The other important component is simplicity. A simple, coherent, rational framework works better over time. It is scalable. It has less moving parts, less gaps where doubt or psychological biases can creep in. Simplicity breeds discipline. Disciple breeds consistency. Consistency is the key for compounding and long term success.
Which framework should you adopt? This is a matter for you because objectives, psychologies and circumstances may vary. However, before deciding fit, you must be satisfied the approach works. Is there long term evidence your chosen approach can consistently beat the index? If not, then you might be better off simply buying a broad based index fund, such as the Australian ASX S&P200 or the US SP500, through say an Exchange Traded Fund (ETF).
Here it is worth remembering, that there is significant evidence now, most fund managers cannot consistently beat the index over the long term. Long term is 20 plus years, because this is usually our investment horizon. Beating the index over 5 years or even 10 years and not more, may seem good, buy it falls foul of the Recency Bias. This is a psychological bias we all have- we believe recent data proves future data. The better approach is long term historical data to give us a sound probability of similar future long term data.
Warren Buffett is the only investor who has a coherent, rational framework and who publishes his 20 year plus results through Berkshire every year. You can easily download his annual letter at Berkshire Hathaway: http://www.berkshirehathaway.com/letters/letters.html . At the very onset you can see his long term results, looking at the market value of Berkshire 1965 to 2018, Buffett has achieved an average of 20.5%, beating the S&P500 which has an average of 9.7% during this 53 year period (Buffett, W. 2018, ‘Shareholder Letter 2018’, accessed 5 April 2019, < http://www.berkshirehathaway.com/letters/2018ltr.pdf >).

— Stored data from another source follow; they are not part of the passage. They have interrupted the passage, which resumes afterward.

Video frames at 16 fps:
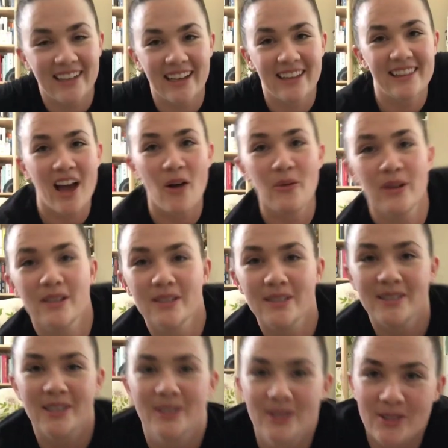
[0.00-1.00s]
That was
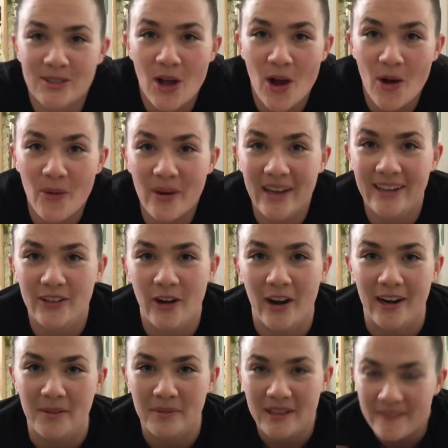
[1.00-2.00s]
so
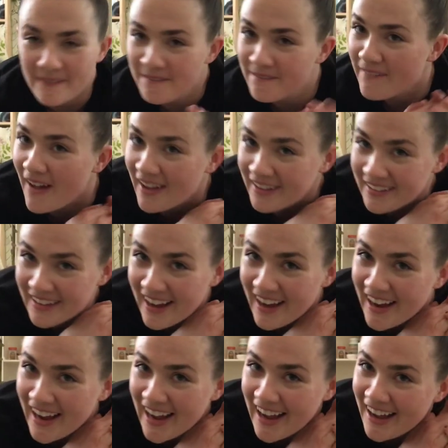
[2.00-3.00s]
incredibly fun. I
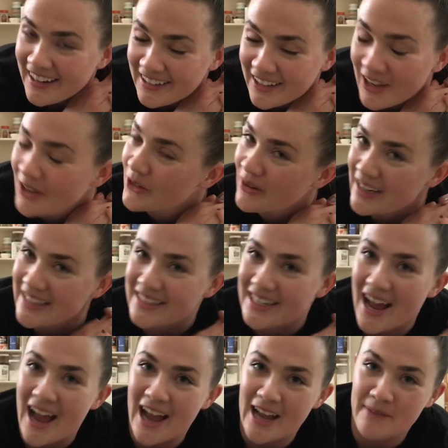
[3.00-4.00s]
had a great
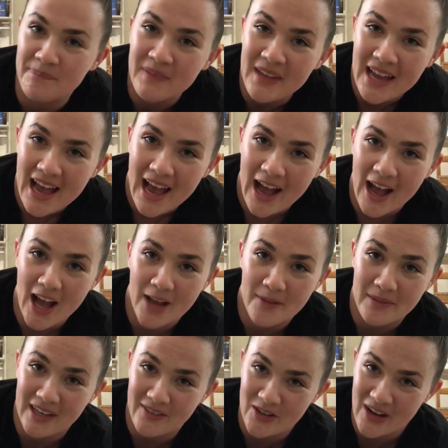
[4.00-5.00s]
time.
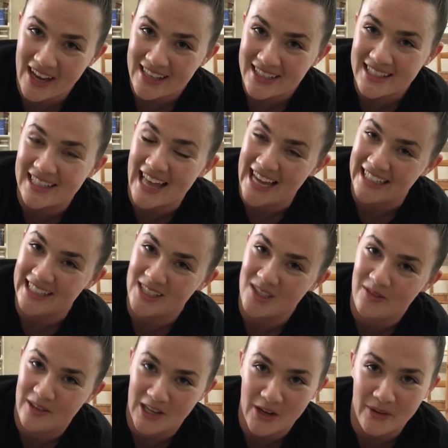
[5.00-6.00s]
If you guys like this
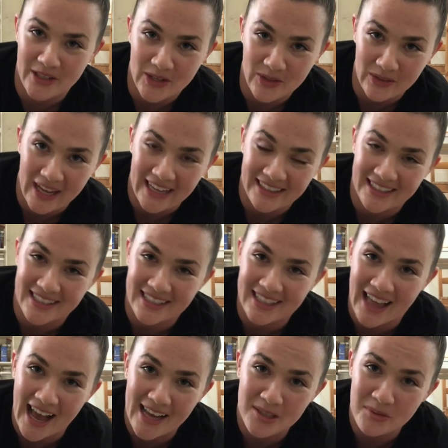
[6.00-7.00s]
video and you like this
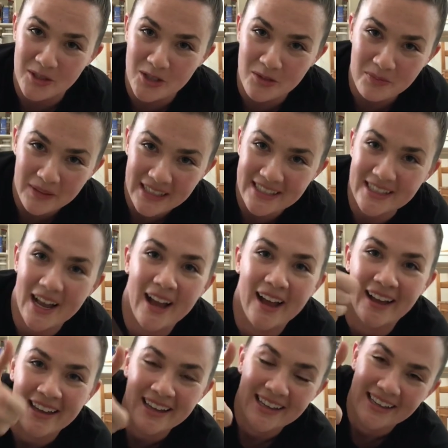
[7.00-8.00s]
class, would you please
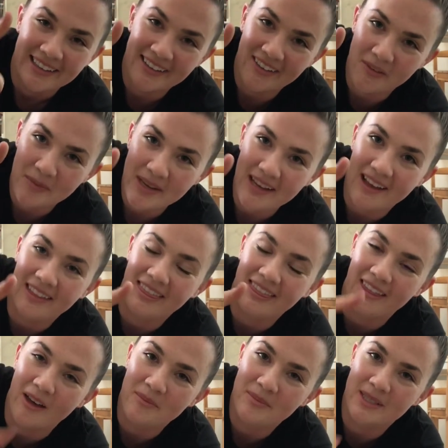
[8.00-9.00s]
give me a
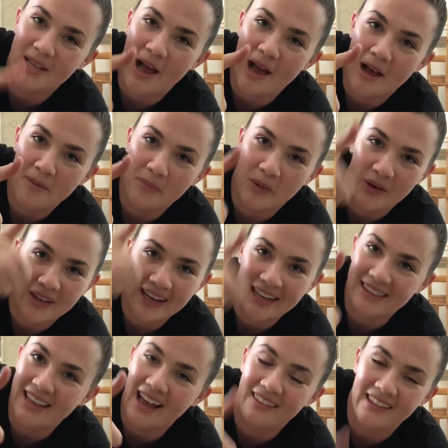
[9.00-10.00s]
thumbs up or hit
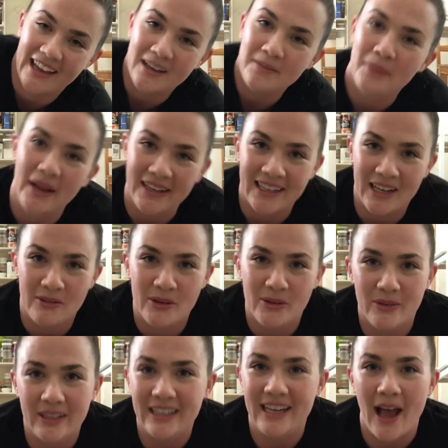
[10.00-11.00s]
that like button? It would
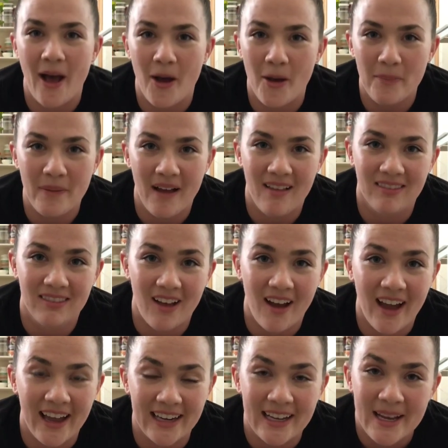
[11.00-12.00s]
really help a
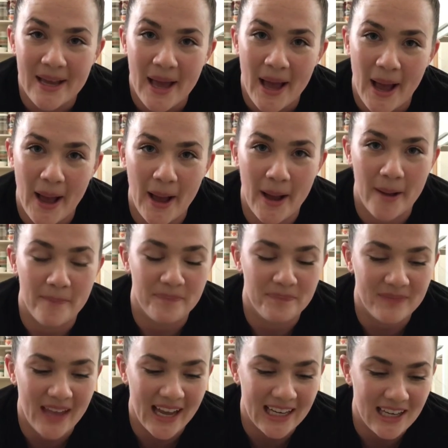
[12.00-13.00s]
lot.
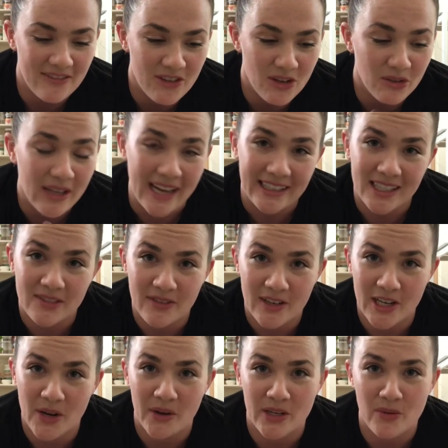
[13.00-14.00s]
And if you like this
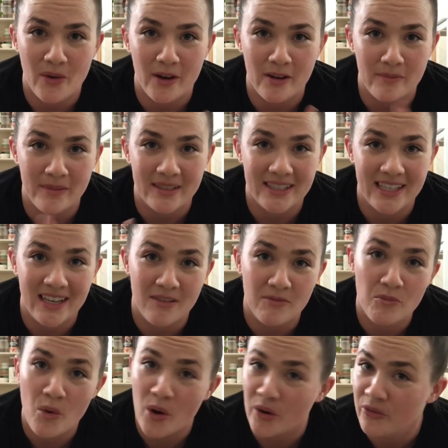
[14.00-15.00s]
video and you want to see
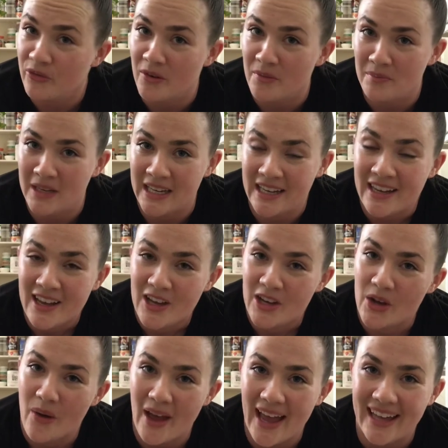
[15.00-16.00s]
more from me, go
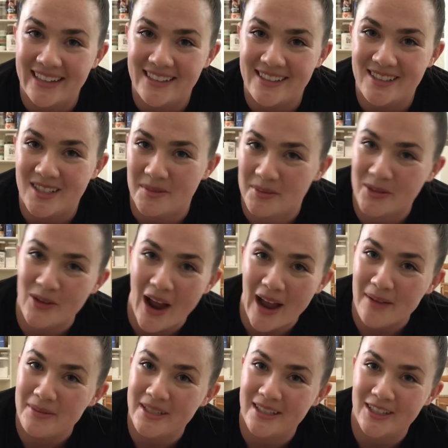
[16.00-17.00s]
ahead and subscribe
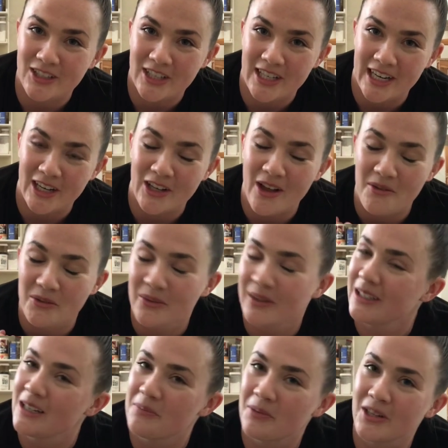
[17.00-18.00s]
to the channel. I would
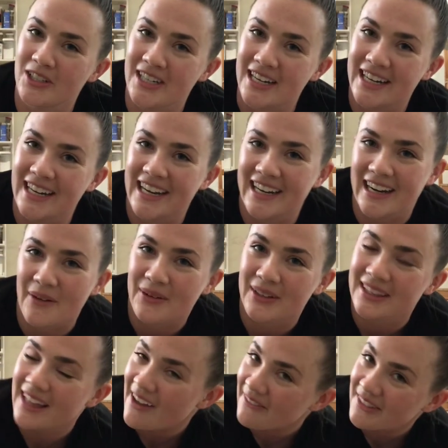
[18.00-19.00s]
really appreciate it, and I would
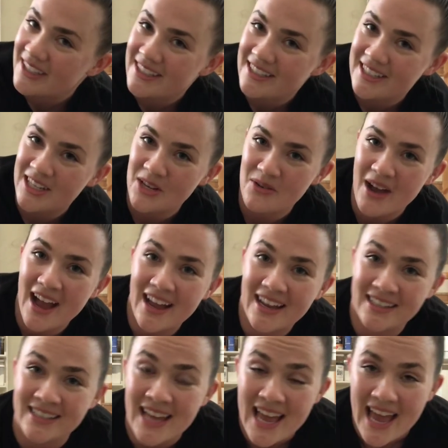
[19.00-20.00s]
love to see you guys.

The question for us is clear. Do we have a coherent, simple framework that can achieve similar, consistent returns in the long term? If we are following the approach of someone else or using managed funds, what evidence do they have of consistently beating the index for at least 20 plus years?
Whatever you do, it is important to go beyond your stock selection criteria, and find one overarching method or framework. Ask yourself, objectively does it work? Has it been proven to work? Not simply, ‘well I think it has worked’, or ‘I hope it has worked.’ What evidence is there for your chosen framework working for 20 plus years ? In addition, does it fit your objectives?
Investors in any asset class will usually have four key objectives-
- ROI. A good long term return on investment (over the index), commonly 7-11% ROI pa.
- Safety. A safe approach where permanent capital loss is unlikely.
- Yield. For older investors, they will be more interested in a strong yield, however other fundamentals of the business should not be ignored. ‘Pure Yield Plays’ are usually not sustainable.
- Personal Fit. The approach must personally and psychologically fit you. Too often, this is overlooked. Having a strong ‘sleep at night’ factor built into your approach is important when dealing with the uncertainties of the markets. It may also help you to see market corrections differently- for instance, as positive opportunities.
It is important to deeply engage with your chosen method. Research it, find its strengths, weaknesses and limits. Find the heroes who have refined and made it workable in the long term. Look beyond the ‘sales speak’ and find the substance. Find your fit. Moving from a haphazard or inconsistent approach to a disciplined and highly rational approach, will immediately put you on a journey towards mastery. Over the years, we too have found mastery is closely connected to simplicity and flow.
“Simplicity breeds discipline. Disciple breeds consistency. Consistency is the key for compounding and long term success.”